== Segment start ==

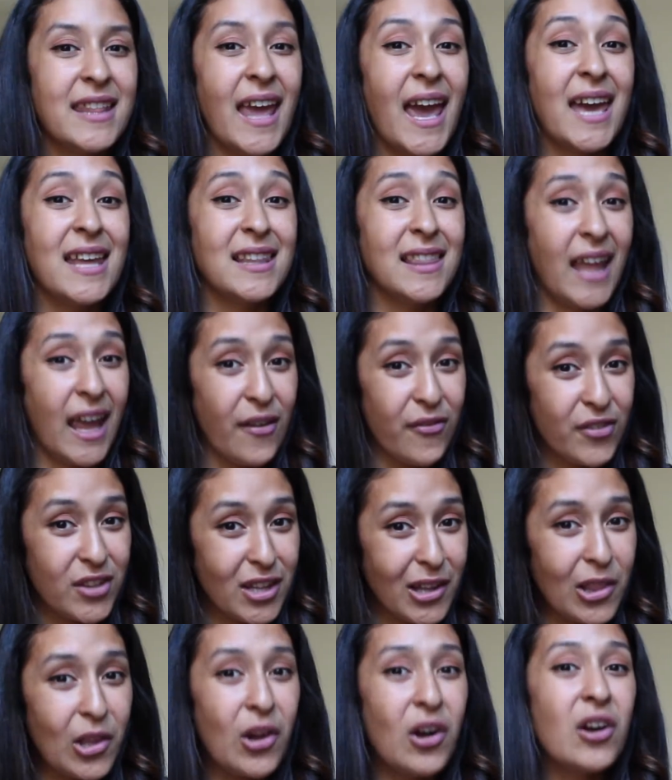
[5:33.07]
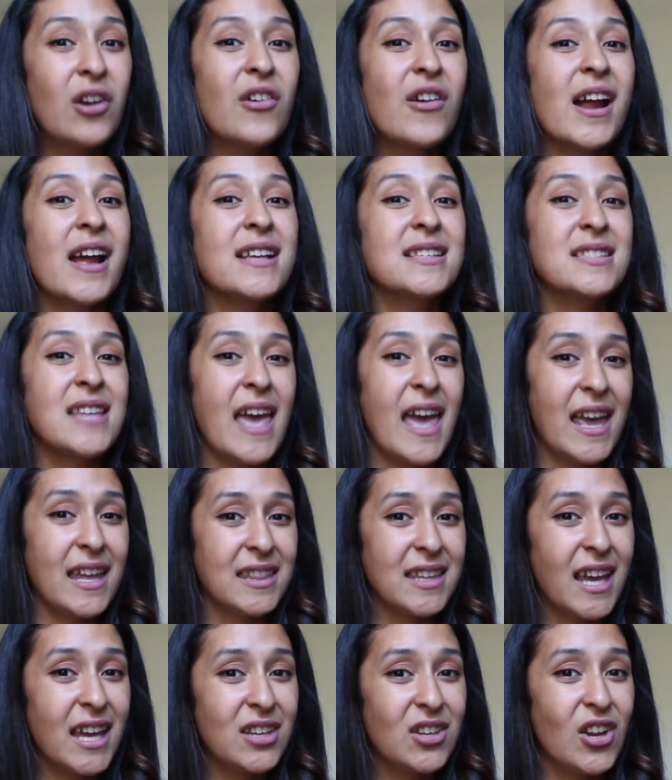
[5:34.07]
They had Life in the Long Grass
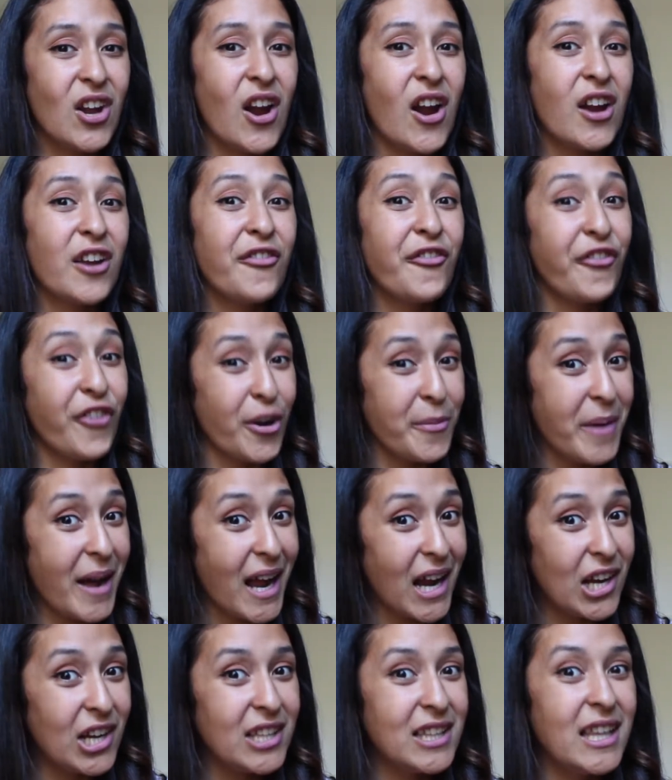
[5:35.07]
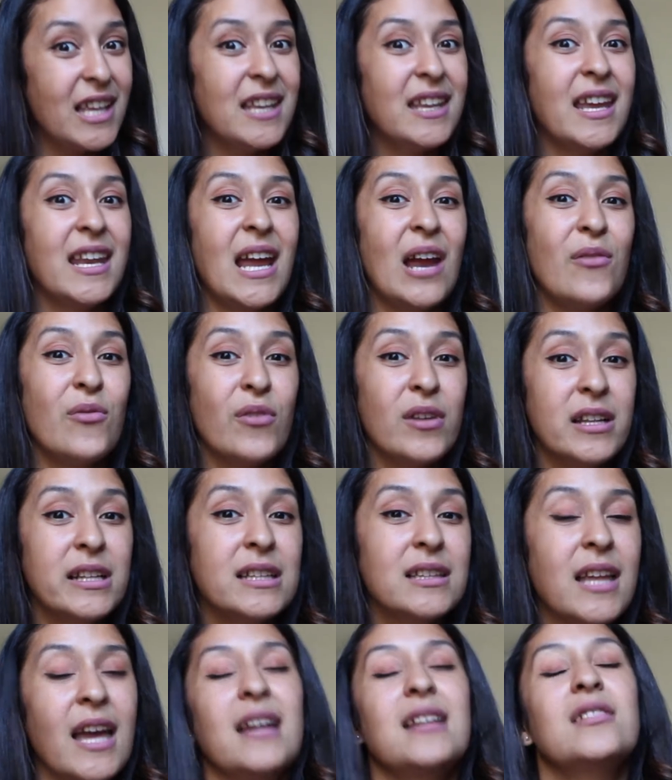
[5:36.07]
hand-dyed yarn from Ireland, and I really
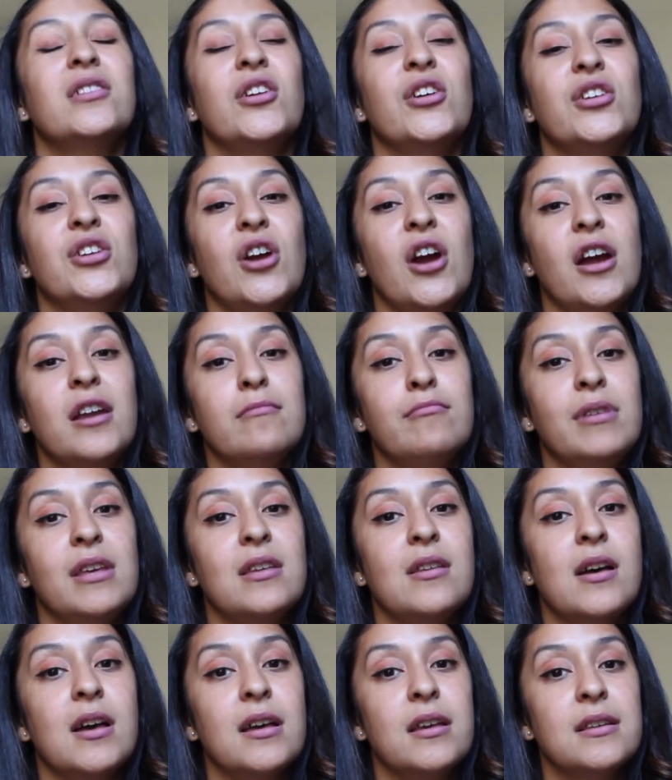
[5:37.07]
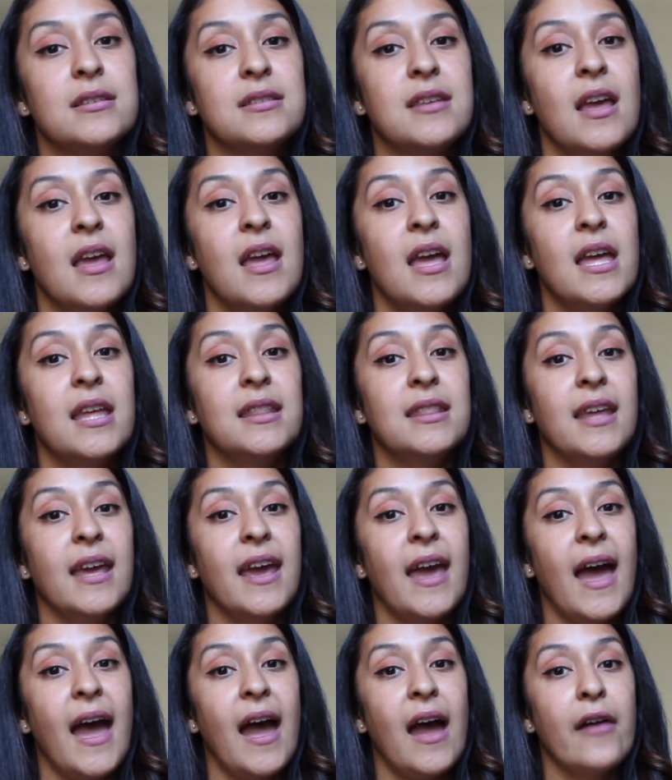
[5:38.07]
like their yarn because they
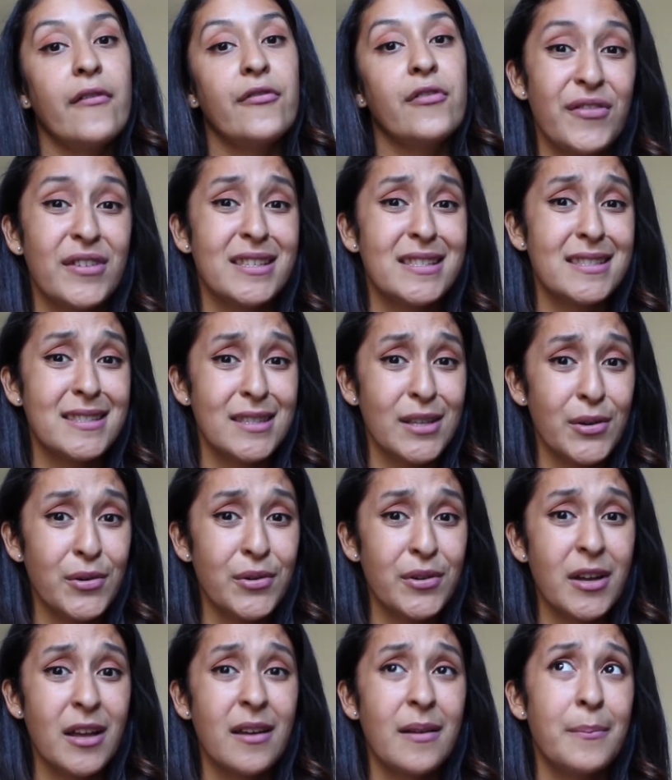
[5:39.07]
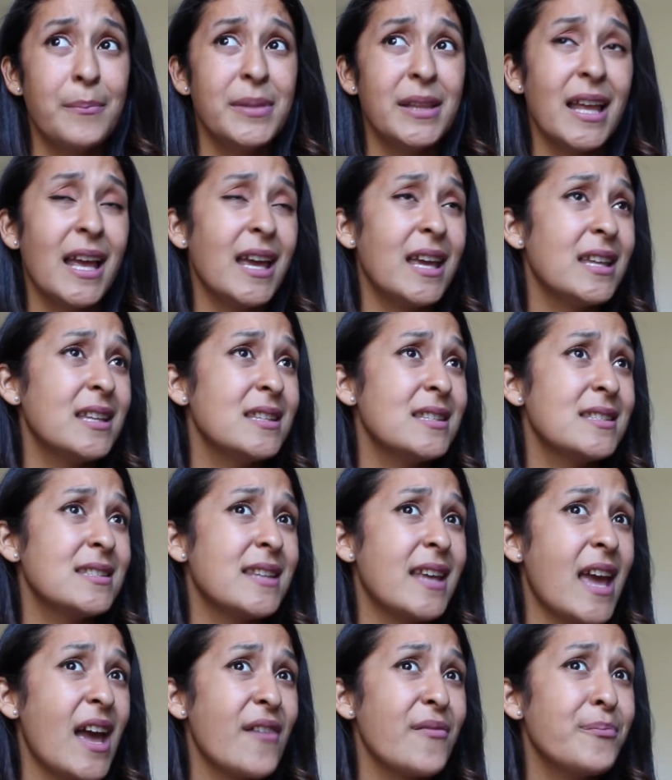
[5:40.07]
have silk blends.
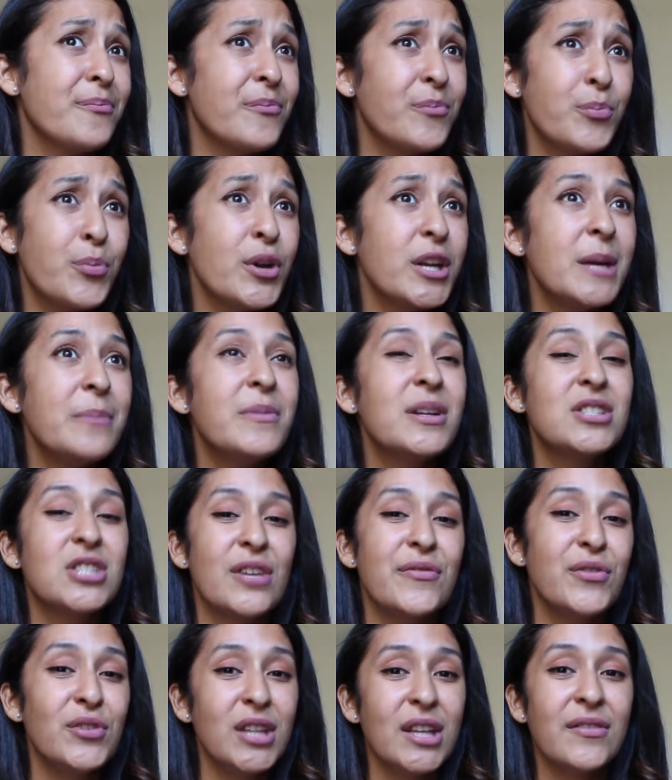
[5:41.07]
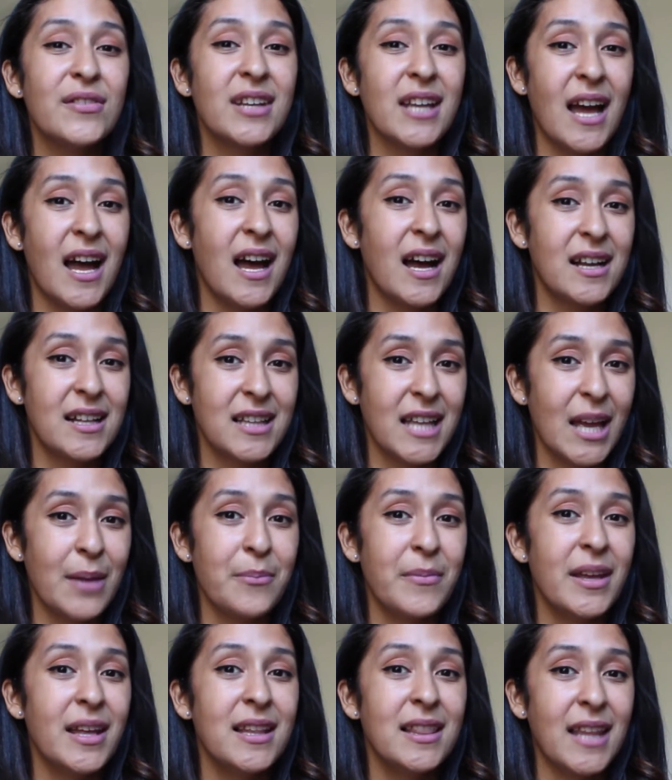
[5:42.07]
They have pretty much, if you live in a hot
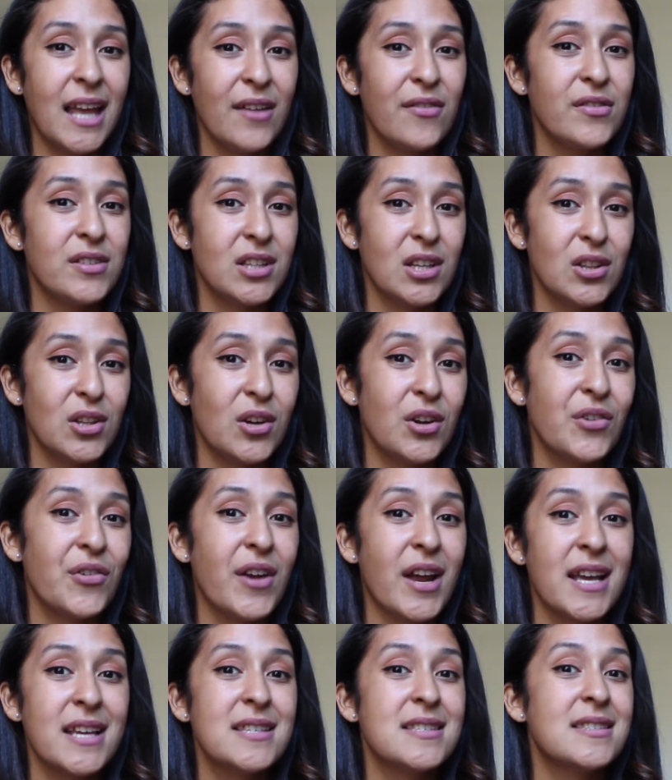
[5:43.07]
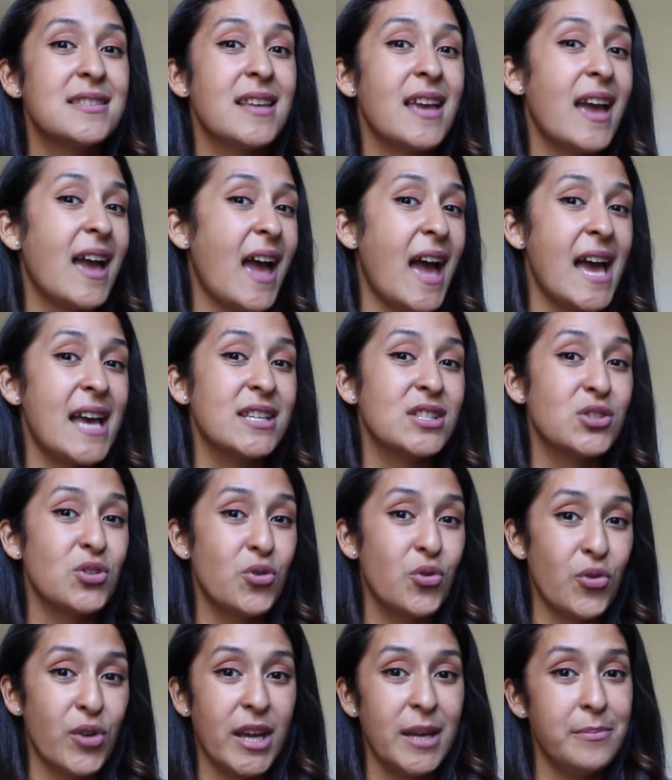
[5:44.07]
climate, Life in the Long Grass has
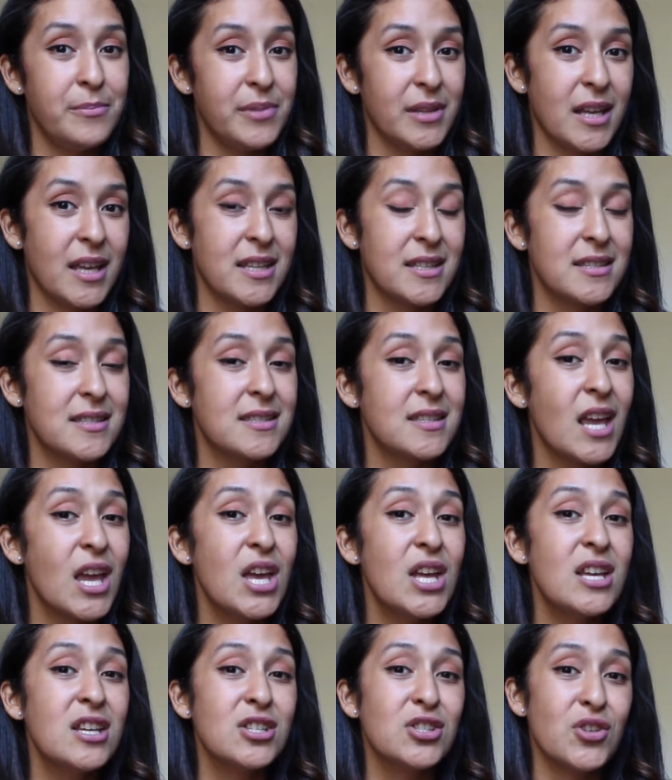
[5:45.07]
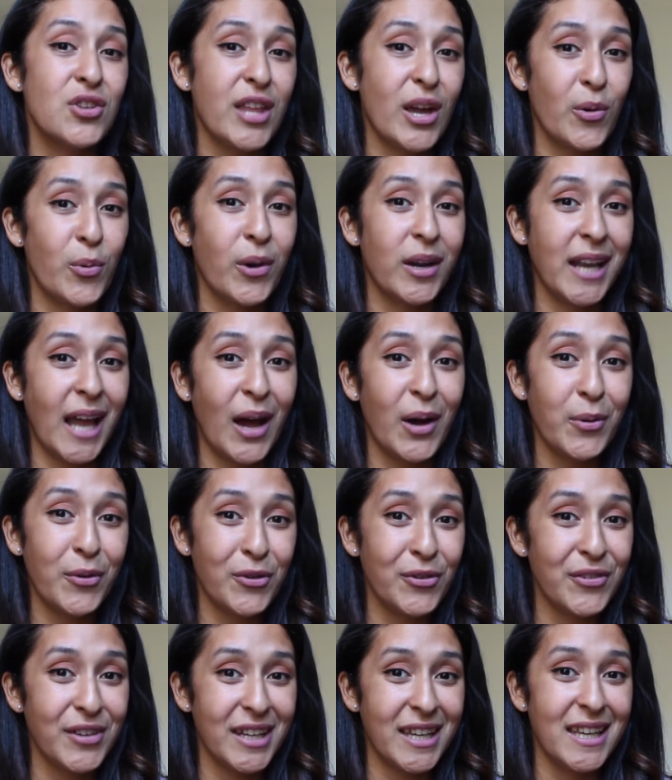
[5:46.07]
great blends so that we're not
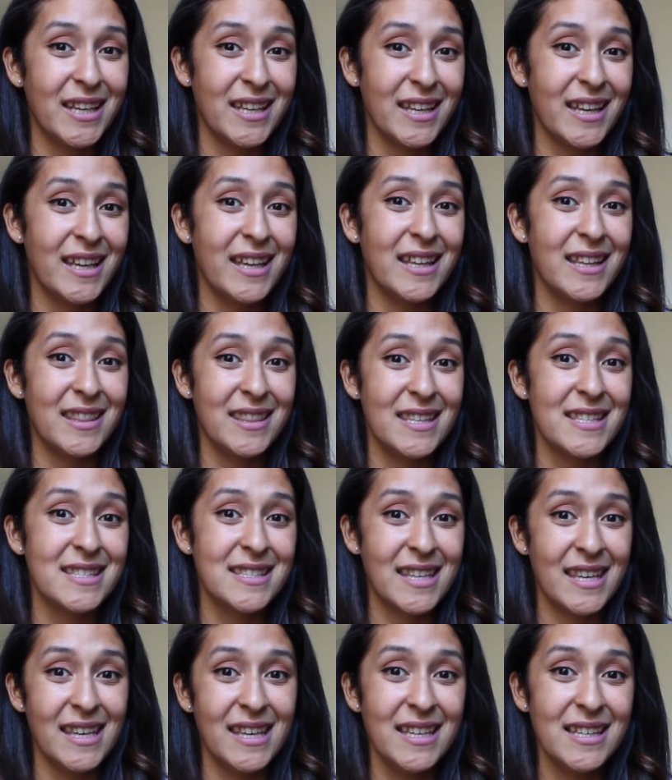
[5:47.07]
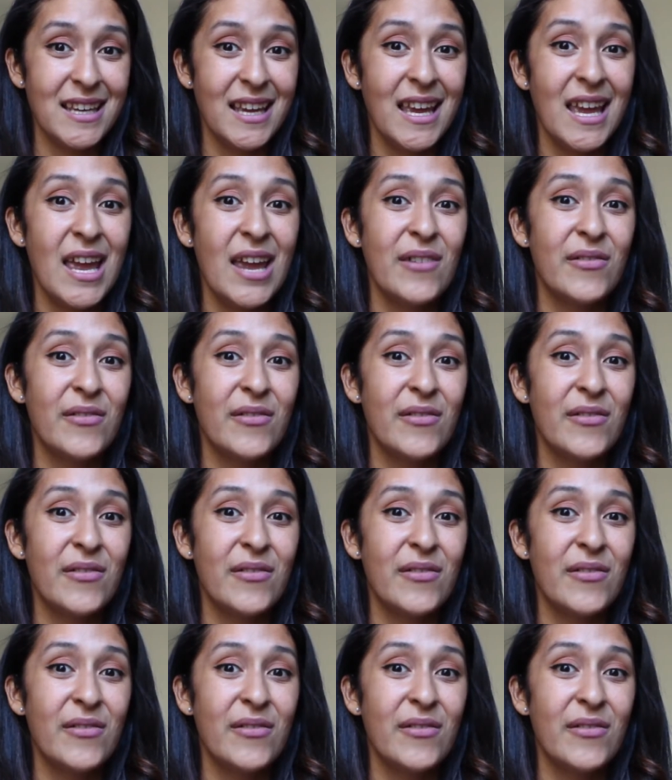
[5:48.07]
overheating in this heat.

== Segment end ==

BRIEF: Copy each line of the listing exactly, skipping any picture.

FINAL ANSWER:
[5:33.07]
[5:34.07]
They had Life in the Long Grass
[5:35.07]
[5:36.07]
hand-dyed yarn from Ireland, and I really
[5:37.07]
[5:38.07]
like their yarn because they
[5:39.07]
[5:40.07]
have silk blends.
[5:41.07]
[5:42.07]
They have pretty much, if you live in a hot
[5:43.07]
[5:44.07]
climate, Life in the Long Grass has
[5:45.07]
[5:46.07]
great blends so that we're not
[5:47.07]
[5:48.07]
overheating in this heat.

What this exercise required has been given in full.